Julie mit dem Messer in der Hand. Ich will es, aber ich kann es nicht! Mein Vater konnte es auch nicht, damals, als er es hätte thun sollen.

Jean. Nein, er hätte es nicht thun sollen! Er mußte sich erst rächen!

Julie. Und nun rächt sich meine Mutter wieder durch mich!

Jean. Haben Sie Ihren Vater nicht geliebt, Fräulein Julie?
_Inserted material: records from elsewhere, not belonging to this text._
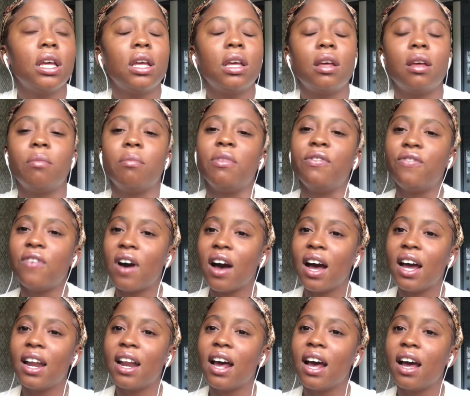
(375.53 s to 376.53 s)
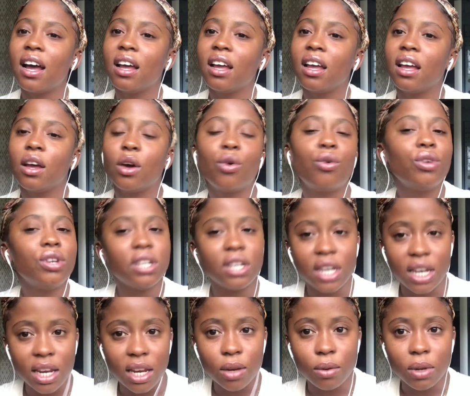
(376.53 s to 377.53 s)
my father couldn't
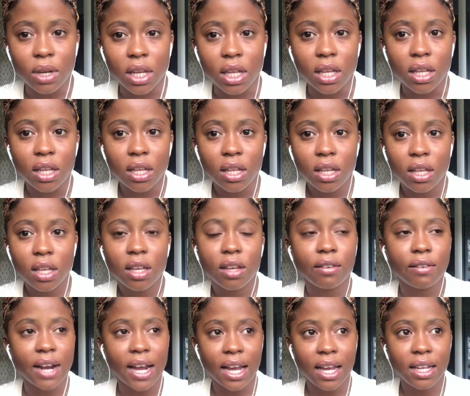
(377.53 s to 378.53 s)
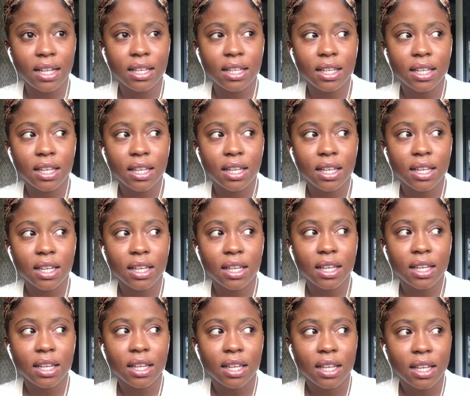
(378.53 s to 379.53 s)
deal with it. Right?
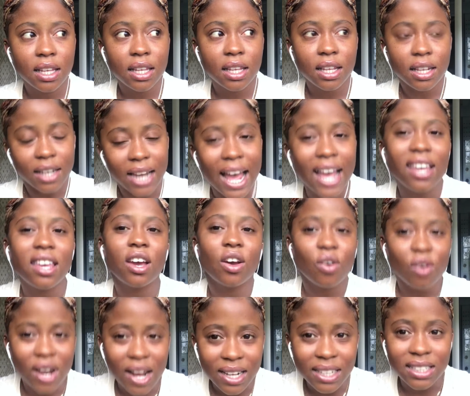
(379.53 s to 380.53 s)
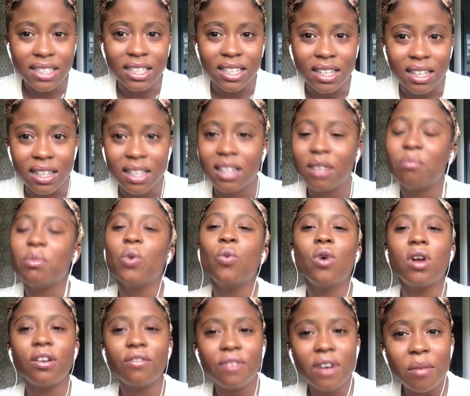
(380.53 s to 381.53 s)
Like you could have seen. My whole
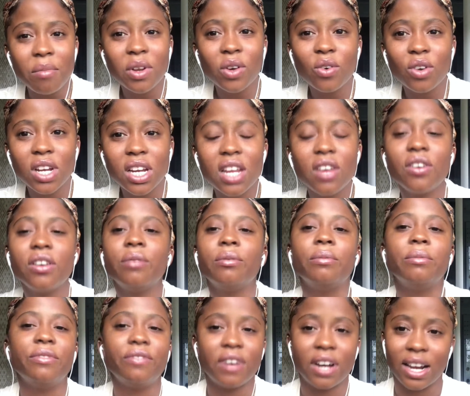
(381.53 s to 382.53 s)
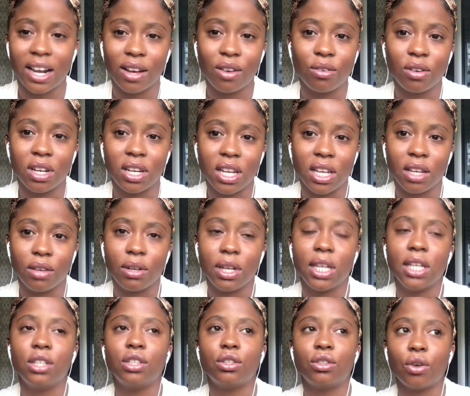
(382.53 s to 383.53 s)
family could have deal with it, but my father couldn't deal with it.
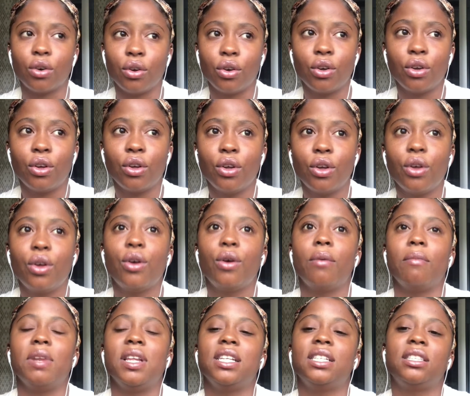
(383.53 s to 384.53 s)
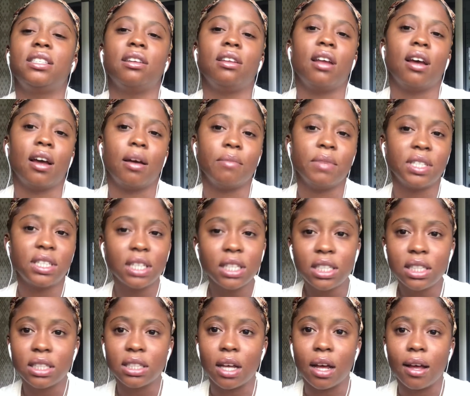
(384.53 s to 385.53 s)
So I just stayed down with my
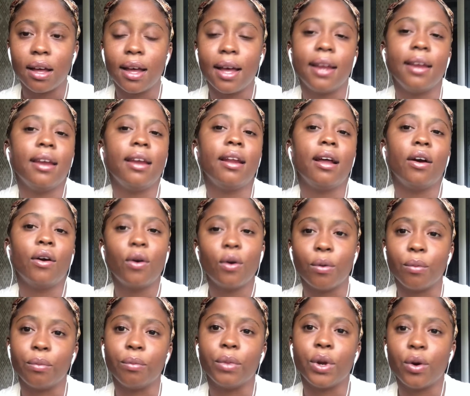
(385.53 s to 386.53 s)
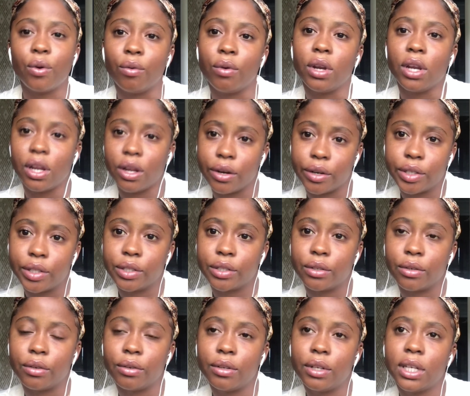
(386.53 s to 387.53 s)
sister. I need to come down there so
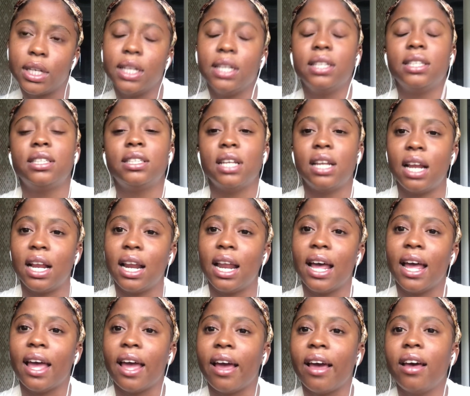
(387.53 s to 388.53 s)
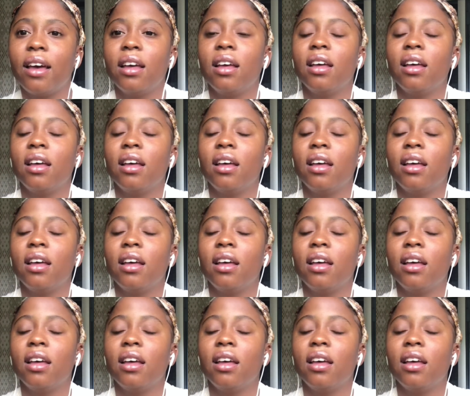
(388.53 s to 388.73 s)
instead of like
Julie. Ja, grenzenlos, aber ich habe ihn sicher auch gehaßt! Ich muß es gethan haben, ohne es selbst zu bemerken. Aber er hat mich selbst zur Verachtung meines eigenen Geschlechtes herangezogen, zum Halbweib und Halbmann. Wer hat die Schuld an dem, was geschehen ist? Mein Vater, meine Mutter, ich selbst! Ich selbst? Ich habe ja kein Selbst! Ich habe nicht einen Gedanken, den ich nicht von meinem Vater, nicht eine Leidenschaft, die ich nicht von meiner Mutter bekommen hätte, und das Letzte — daß alle Menschen gleich seien — bekam ich von meinem Verlobten, den ich darum einen Schuft nenne! Wie kann es aber mein eignes Vergehen sein? Die Schuld auf Jesus schieben, wie es Christine macht — nein, dazu bin ich zu stolz und zu klug — dank den Lehren meines Vaters. Und daß ein Reicher nicht ins Himmelreich kommen könne, das ist Lüge, und Christine, die Geld auf der Sparkasse hat, kommt zum Mindesten nicht hinein! Wer hat die Schuld an dem Vergehen? Was geht es uns an, wer sie hat! Bin ich es doch, der die Schuld und die Folgen tragen muß.

Jean. Ja aber —

Es klingelt laut zweimal hintereinander.

Julie fährt auf.

Jean wechselt rasch links den Rock. Der Graf ist zu Hause! Denken Sie, wenn Christine — Er geht nach hinten ans Sprachrohr, klopft an und lauscht.

Julie. Nun ist er schon am Sekretär gewesen?